• EXERCISE: Each line below should be repeated exactly as written, with no pictures carried over.

*** Opening DATA RECORDS ***

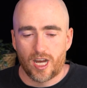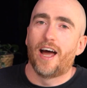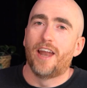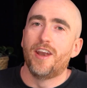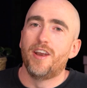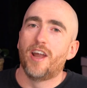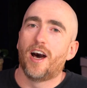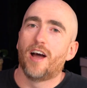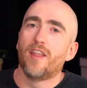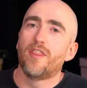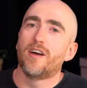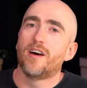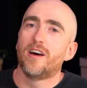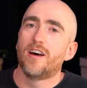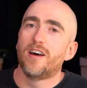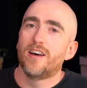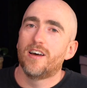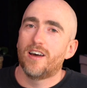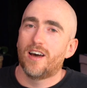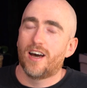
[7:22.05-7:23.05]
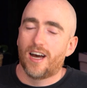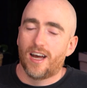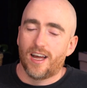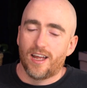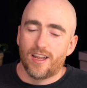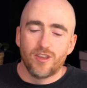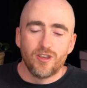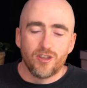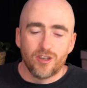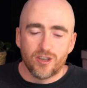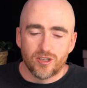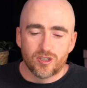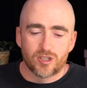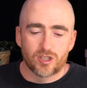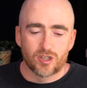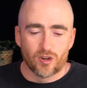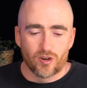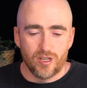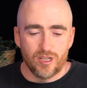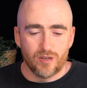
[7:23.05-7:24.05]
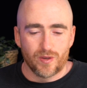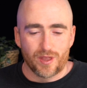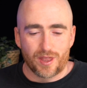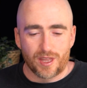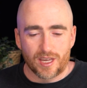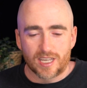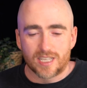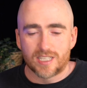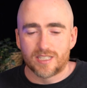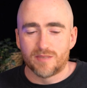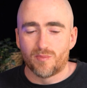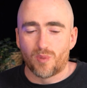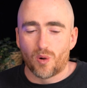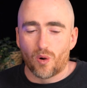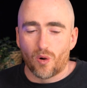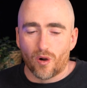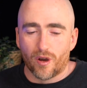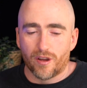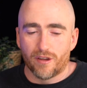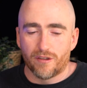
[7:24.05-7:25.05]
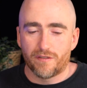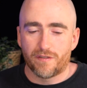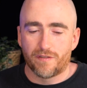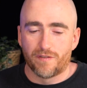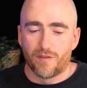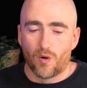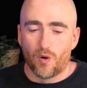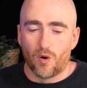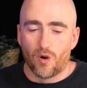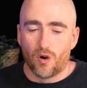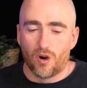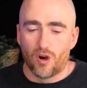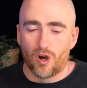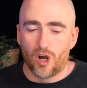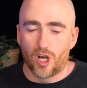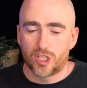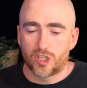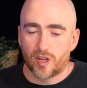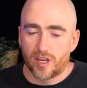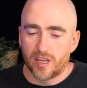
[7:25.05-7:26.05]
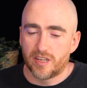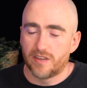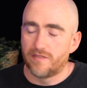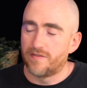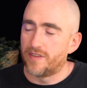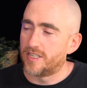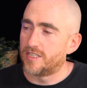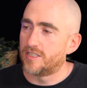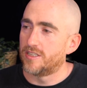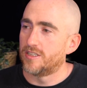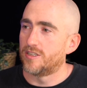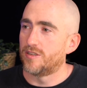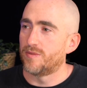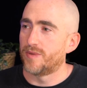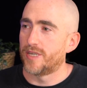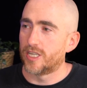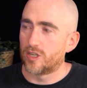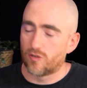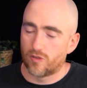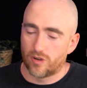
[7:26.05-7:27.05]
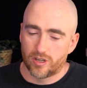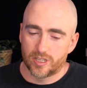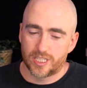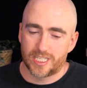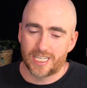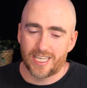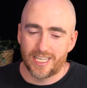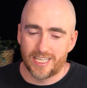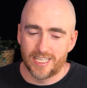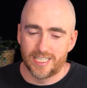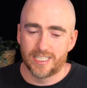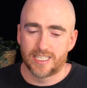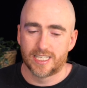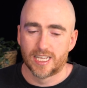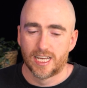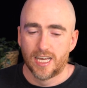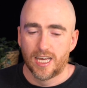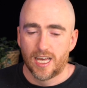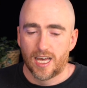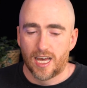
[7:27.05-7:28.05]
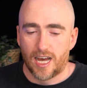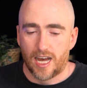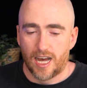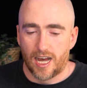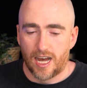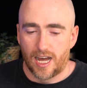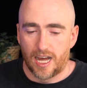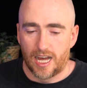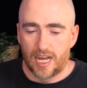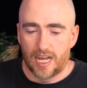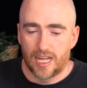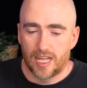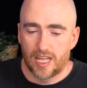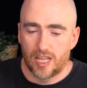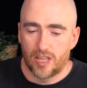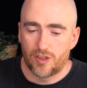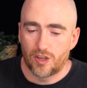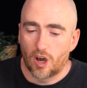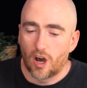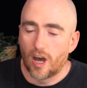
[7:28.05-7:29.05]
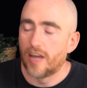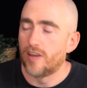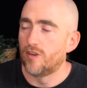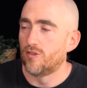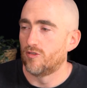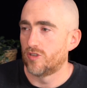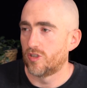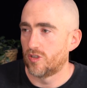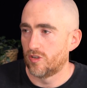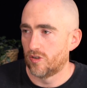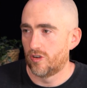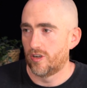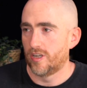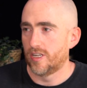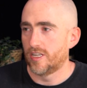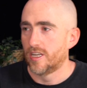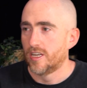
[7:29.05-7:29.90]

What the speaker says: Another news story that we think is important for Australian investors to be across is the iron ore story.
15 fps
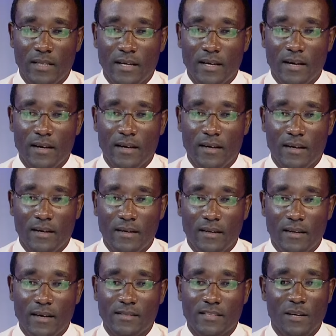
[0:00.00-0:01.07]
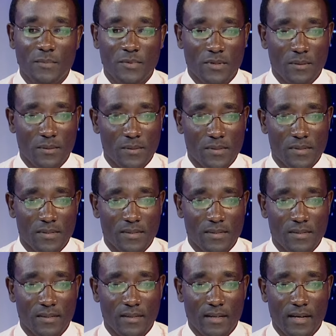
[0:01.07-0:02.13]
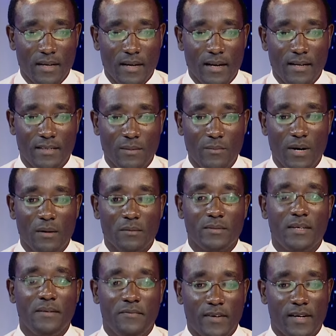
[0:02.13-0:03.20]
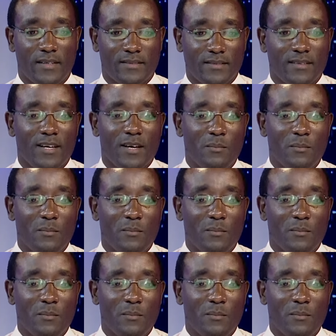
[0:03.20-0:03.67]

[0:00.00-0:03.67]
their symptoms are somehow different,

*** Closing DATA RECORDS ***

• YOUR RESPONSE:
[7:22.05-7:23.05]
[7:23.05-7:24.05]
[7:24.05-7:25.05]
[7:25.05-7:26.05]
[7:26.05-7:27.05]
[7:27.05-7:28.05]
[7:28.05-7:29.05]
[7:29.05-7:29.90]

What the speaker says: Another news story that we think is important for Australian investors to be across is the iron ore story.
15 fps
[0:00.00-0:01.07]
[0:01.07-0:02.13]
[0:02.13-0:03.20]
[0:03.20-0:03.67]

[0:00.00-0:03.67]
their symptoms are somehow different,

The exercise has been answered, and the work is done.